Le phénomène d’affaiblissement (d’extinction ?) du PCF se poursuit donc en
dépit d’une conjoncture nationale favorable à la gauche, dont les diverses
composantes retirent des bénéfices très inégaux. La situation est telle que le
secrétaire national du PCF a dû quémander auprès de ses partenaires de la gauche
un nouvel abaissement du seuil de députés donnant droit à la constitution d’un
groupe parlementaire à l’Assemblée nationale.
Dans cette circonscription, le maire communiste d’Ivry, Pierre Gosnat, n’est
pas parvenu à devancer Jean-Luc Laurent, son principal concurrent. Ce dernier
est donc assuré de remporter le siège de député en vertu du principe de
désistement en faveur du candidat le mieux placé à gauche. Il n’aura en effet
aucun candidat face à lui dimanche puisque la droite n’a pu atteindre le seuil
nécessaire pour pouvoir être représentée au second tour.
Le basculement de cette circonscription est significatif de l’incapacité du
PCF à faire face aux profondes transformations sociodémographiques affectant
depuis trente ans l’ex-banlieue industrielle. Il révèle la rétraction du noyau
dur formant les soutiens aux représentants communistes locaux, sans qu’un
nouveau modèle d’affiliation sociopolitique ne parvienne à garantir à
l’étiquette communiste une attractivité supérieure à celle dont bénéficie le
Parti socialiste auprès des nouveaux habitants, souvent bobos, mais aussi des
milieux populaires issus d’Ivry.
En 2007, le PCF avait misé, avec succès, sur la notoriété de Pierre Gosnat
pour succéder au député communiste sortant. Il est en effet le fils de Georges
Gosnat, ancien trésorier du parti et, surtout, député de la circonscription
de 1964 à 1982. Depuis plusieurs scrutins, cette élection législative s’inscrit
aussi dans un jeu de rivalité entre les maires de deux villes composant la
circonscription : Pierre Gosnat pour Ivry et Jean-Luc Laurent pour le
Kremlin-Bicêtre. Si, dans sa ville, Pierre Gosnat enregistre encore cette
fois-ci 15 points de plus que Jean-Luc Laurent, ce dernier surpasse nettement le
candidat communiste dans la ville dont il est le maire. Plus significatif
encore, il le devance aussi dans le canton de Vitry-Nord, dont le conseiller
général et le maire sont pourtant communistes et dans le canton de Gentilly-Est,
dont la ville est dirigée par un maire communiste.

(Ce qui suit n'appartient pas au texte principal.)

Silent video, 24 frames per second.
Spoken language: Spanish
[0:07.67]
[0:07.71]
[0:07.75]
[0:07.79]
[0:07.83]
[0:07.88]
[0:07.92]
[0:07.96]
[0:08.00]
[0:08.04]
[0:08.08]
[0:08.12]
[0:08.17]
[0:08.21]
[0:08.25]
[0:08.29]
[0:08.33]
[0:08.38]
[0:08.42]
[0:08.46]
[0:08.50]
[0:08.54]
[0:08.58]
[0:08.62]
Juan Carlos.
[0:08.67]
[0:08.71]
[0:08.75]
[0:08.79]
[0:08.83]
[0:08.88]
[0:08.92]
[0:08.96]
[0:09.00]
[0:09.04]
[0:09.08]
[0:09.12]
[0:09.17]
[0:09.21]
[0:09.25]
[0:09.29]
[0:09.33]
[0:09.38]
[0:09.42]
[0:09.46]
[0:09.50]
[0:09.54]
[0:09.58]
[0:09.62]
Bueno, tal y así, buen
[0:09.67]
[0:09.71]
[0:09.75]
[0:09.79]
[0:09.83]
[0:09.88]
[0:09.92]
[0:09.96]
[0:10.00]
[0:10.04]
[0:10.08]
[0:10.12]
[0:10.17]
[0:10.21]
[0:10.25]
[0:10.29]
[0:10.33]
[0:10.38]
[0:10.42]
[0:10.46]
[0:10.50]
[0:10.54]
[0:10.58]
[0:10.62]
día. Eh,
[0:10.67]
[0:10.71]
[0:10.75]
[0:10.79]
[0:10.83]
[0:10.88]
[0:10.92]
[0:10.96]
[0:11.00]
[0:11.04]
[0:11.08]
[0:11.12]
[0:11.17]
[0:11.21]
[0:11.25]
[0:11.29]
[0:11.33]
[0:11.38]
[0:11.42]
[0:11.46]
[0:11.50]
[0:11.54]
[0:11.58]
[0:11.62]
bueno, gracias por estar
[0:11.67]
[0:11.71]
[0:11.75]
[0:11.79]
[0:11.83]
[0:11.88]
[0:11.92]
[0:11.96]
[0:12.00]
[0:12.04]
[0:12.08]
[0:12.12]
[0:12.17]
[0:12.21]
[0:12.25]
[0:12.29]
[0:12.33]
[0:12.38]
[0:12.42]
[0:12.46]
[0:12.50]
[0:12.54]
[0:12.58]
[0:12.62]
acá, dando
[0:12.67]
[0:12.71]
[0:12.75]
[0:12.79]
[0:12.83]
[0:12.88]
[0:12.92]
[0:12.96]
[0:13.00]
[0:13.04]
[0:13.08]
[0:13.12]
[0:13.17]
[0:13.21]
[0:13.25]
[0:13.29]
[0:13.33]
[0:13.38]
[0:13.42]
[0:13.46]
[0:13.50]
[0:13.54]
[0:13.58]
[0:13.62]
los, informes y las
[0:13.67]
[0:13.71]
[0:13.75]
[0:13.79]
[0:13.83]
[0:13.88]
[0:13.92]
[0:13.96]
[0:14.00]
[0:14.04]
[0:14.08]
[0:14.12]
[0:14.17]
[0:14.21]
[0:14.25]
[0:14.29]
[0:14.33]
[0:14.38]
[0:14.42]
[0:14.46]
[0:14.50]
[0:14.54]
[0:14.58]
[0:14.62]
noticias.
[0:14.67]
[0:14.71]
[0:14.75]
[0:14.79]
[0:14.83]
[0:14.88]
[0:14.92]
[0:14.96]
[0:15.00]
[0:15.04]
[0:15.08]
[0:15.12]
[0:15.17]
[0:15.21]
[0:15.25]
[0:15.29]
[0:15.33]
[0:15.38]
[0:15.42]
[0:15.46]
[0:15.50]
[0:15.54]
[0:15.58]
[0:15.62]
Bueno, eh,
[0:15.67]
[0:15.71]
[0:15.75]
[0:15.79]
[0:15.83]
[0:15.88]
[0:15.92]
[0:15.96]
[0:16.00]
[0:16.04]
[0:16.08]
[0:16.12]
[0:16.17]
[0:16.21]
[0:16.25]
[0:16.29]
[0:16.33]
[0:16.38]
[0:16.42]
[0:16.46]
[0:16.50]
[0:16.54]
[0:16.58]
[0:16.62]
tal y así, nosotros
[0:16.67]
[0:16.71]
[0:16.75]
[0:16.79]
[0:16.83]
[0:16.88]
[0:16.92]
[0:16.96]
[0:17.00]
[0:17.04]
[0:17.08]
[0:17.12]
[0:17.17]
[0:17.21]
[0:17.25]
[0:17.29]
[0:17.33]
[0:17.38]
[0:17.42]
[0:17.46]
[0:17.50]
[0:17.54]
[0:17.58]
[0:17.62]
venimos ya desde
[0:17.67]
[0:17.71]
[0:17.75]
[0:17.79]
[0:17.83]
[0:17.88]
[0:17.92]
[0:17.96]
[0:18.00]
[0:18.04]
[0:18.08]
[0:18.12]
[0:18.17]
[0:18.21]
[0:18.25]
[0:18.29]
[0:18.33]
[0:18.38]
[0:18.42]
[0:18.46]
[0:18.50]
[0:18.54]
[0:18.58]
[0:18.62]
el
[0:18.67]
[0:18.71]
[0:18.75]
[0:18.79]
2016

Mais l’échec de Pierre Gosnat ne s’explique pas seulement par le vote des
électeurs résidant hors d’Ivry. Dans sa propre ville, comparativement à 2007, il
perd tout de même 6% du nombre de bulletins à son nom, tandis que Jean-Luc
Laurent en a comptabilisé 69% de plus. Ainsi, en valeur absolue, alors que le
candidat communiste voit son soutien s’éroder, le reste de la gauche progresse.
Le phénomène révèle la faiblesse du soutien rencontré par le PCF dans ce qui
avait longtemps constitué son électorat traditionnel. Pour s’en convaincre, il
suffit d’examiner les évolutions du bureau de vote du quartier populaire de la
cité Youri-Gagarine, particulièrement significatif de la désaffiliation
politique consécutive au renouvellement des différentes générations d’Ivryens.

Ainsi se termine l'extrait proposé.